From Brian Chapman of Cadillac Fabrication on January 10, 2013:
     There is no doubt in my mind that the problem described is either air or solvent entrapment in the zinc primer. The baffling part of the equation is why it is such a localized area and not in every HAZ of all the similar welds.

From trevor neale of TF Warren Group on January 11, 2013:
Assuming that the surface preparation produced the specified profile and assuming the IOZ is a completely cured, solvent-based type, solvent entrapment appears to be the fundamental cause. It is unusual to characterize a glass-,filled coating as a tie coat, the purpose of which is seal the porous surface of the IOZ.Typical tie coats are lightly pigmnented to allow penetration into the intersticial spaces within the zinc, thus avoiding pinholes,bubbles or blisters .Over welds it is recommended practice to apply the tiecoat by brush to ensure thorough wetting of the surface.Finally, assuming solvent entrapment is the cause, preheating the areas after the zinc has cured and before sealing should ensure that any residual solvents are forced out.Good luck with solving your problem .

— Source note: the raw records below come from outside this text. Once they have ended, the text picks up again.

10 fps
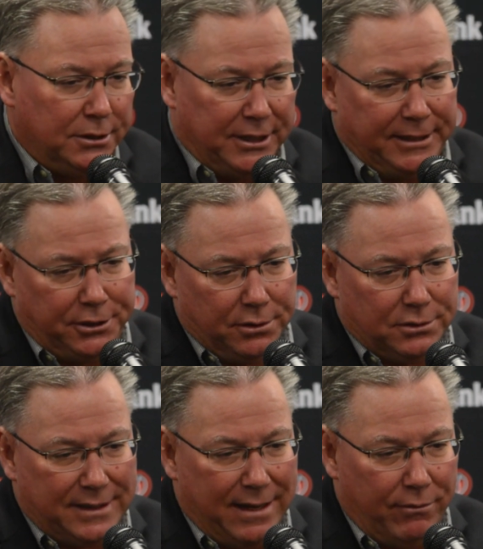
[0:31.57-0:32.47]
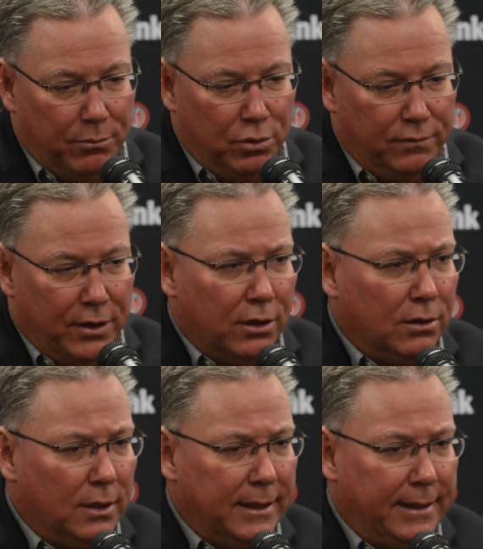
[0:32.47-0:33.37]
Jay Schultz got removed
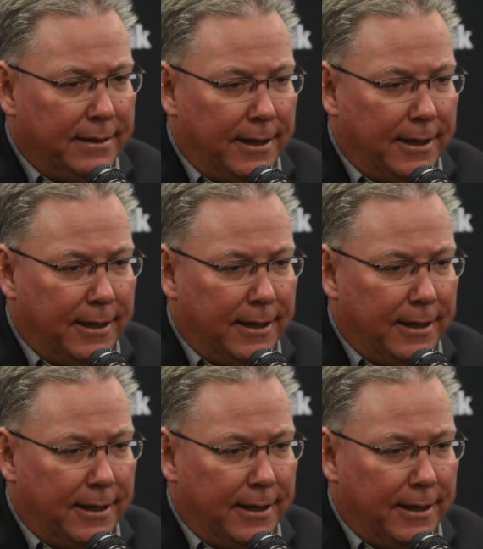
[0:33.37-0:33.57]
early,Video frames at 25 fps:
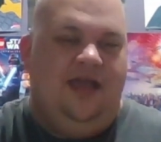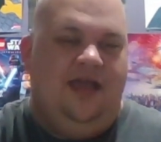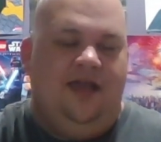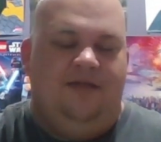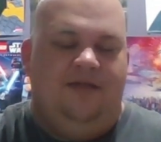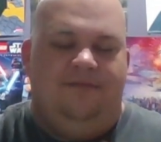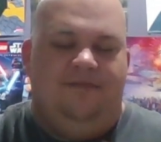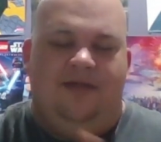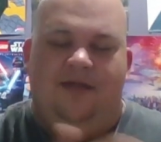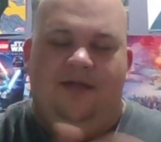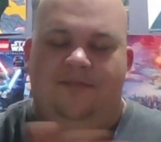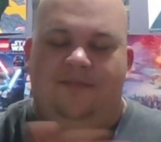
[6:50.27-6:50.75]

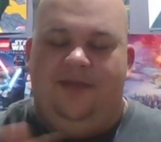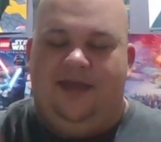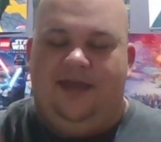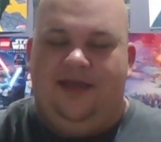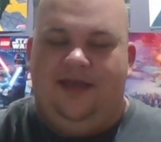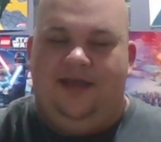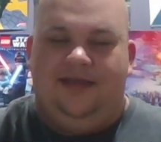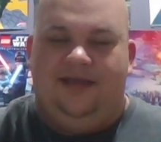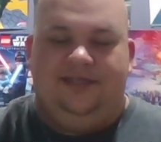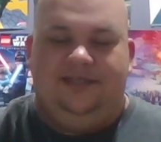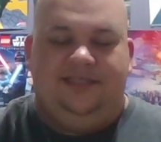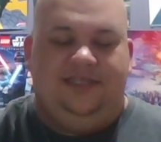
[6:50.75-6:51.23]
but
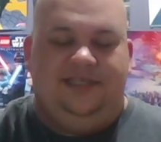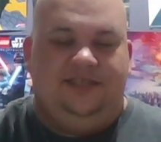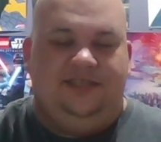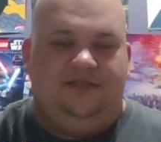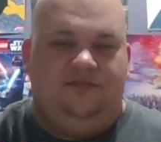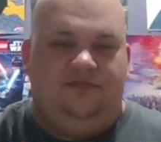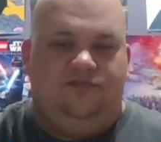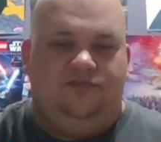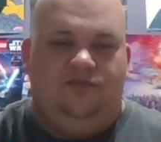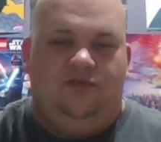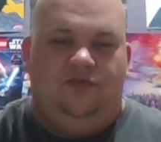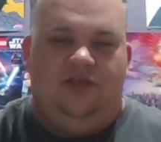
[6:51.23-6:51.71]
because
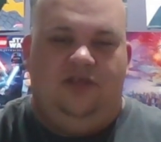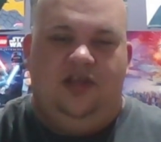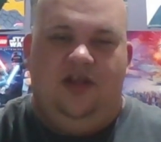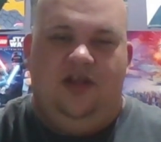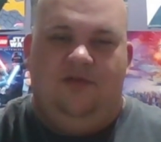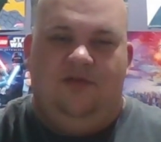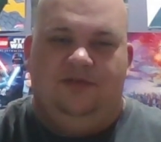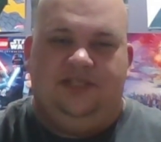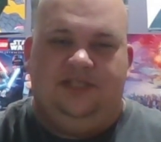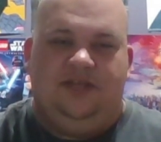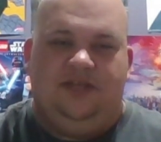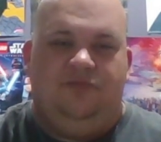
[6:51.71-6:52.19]
this
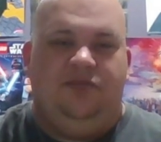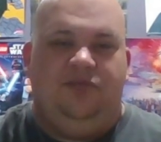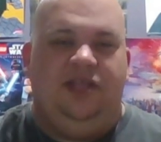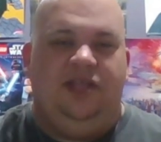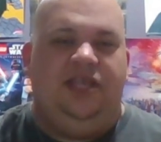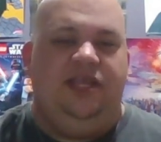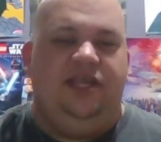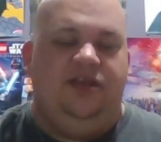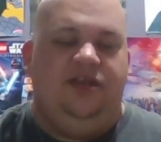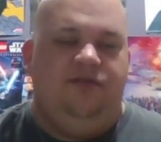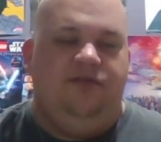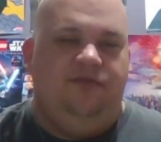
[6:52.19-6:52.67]
was a
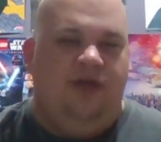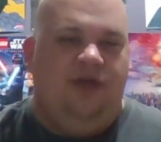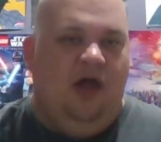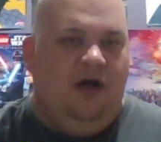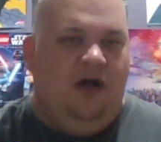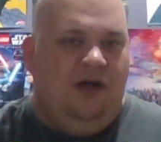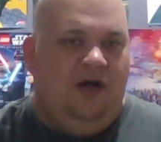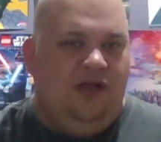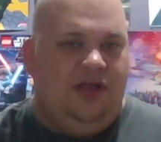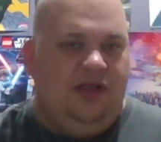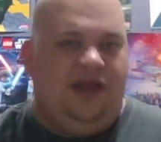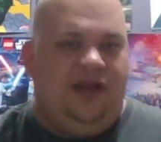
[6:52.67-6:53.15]
completely new
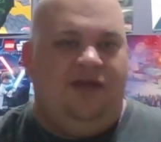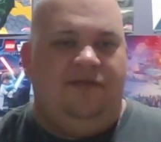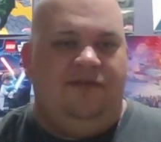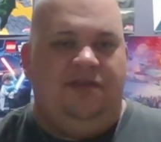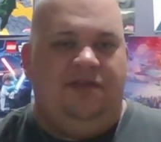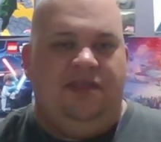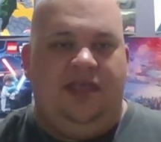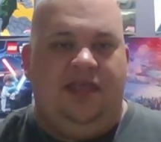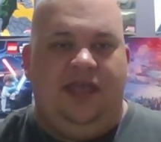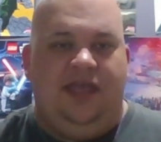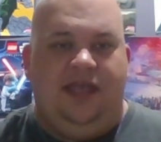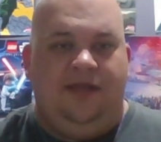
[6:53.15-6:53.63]
doll and
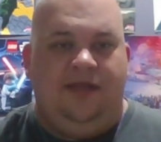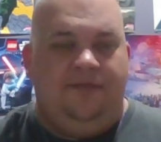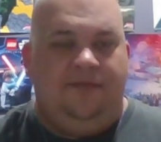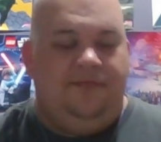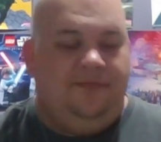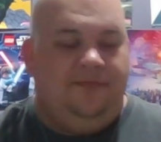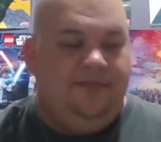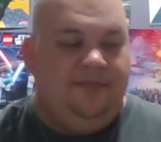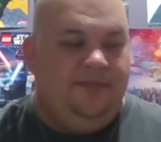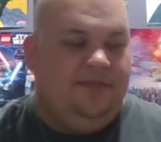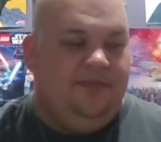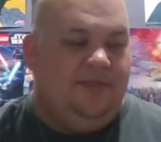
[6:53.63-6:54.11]
everything,
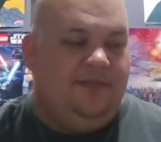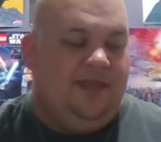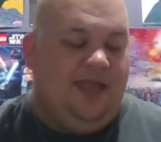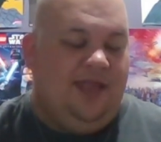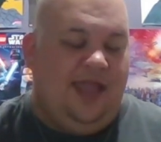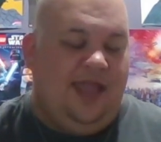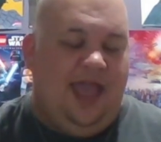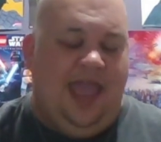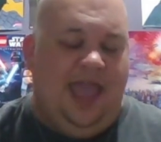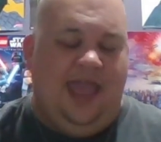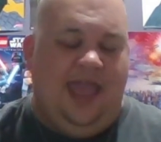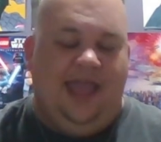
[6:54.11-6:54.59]

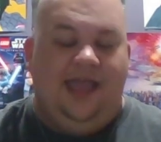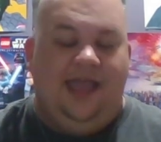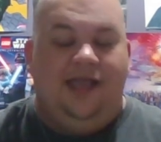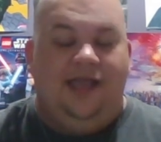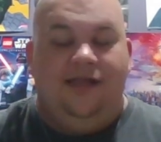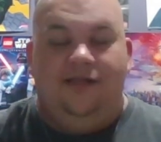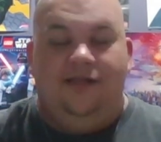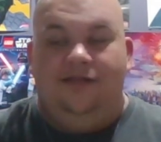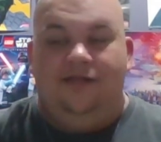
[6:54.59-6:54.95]
hey,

From richard d souza of stoncor middle east llc on January 10, 2013:
     The question itself is completely baffling. The problem appears to be related to the porosity of the weld seam, and I have seen porosity of weld seam is extremeley damaging to the performance of coating film. Coatings tend to bridge over pores; then, during the curing process, the coating can shrink and pop open, leaving a void in the coating film. Solvents contained in the coating may enter pores and force air out of the pocket, which will cause blisters or craters. Whatever is the intended service, porosity must be removed by grinding or by applying additional weld metal, or fill them up with thixotropic putty material compatible with the system after the primer coat of IOZ primer. The questions asked by the previous respondent should also be considered carefully to correct the design of construction.

From Donald L Crusan of Marcellus Independent Technical Solutions on January 9, 2013:
     Let's ask a couple of questions. First, are you coating the inside of the vessel? Second, do you mean the HAZ of the weld. Third, has anyone checked the hardness of the weld? Fourth, what is the blast profile at the HAZ? Fifth, has anyone thoroughly checked the steel MTR and did a CE? I have been finding hard spots in steel occurring more frequently the last few years.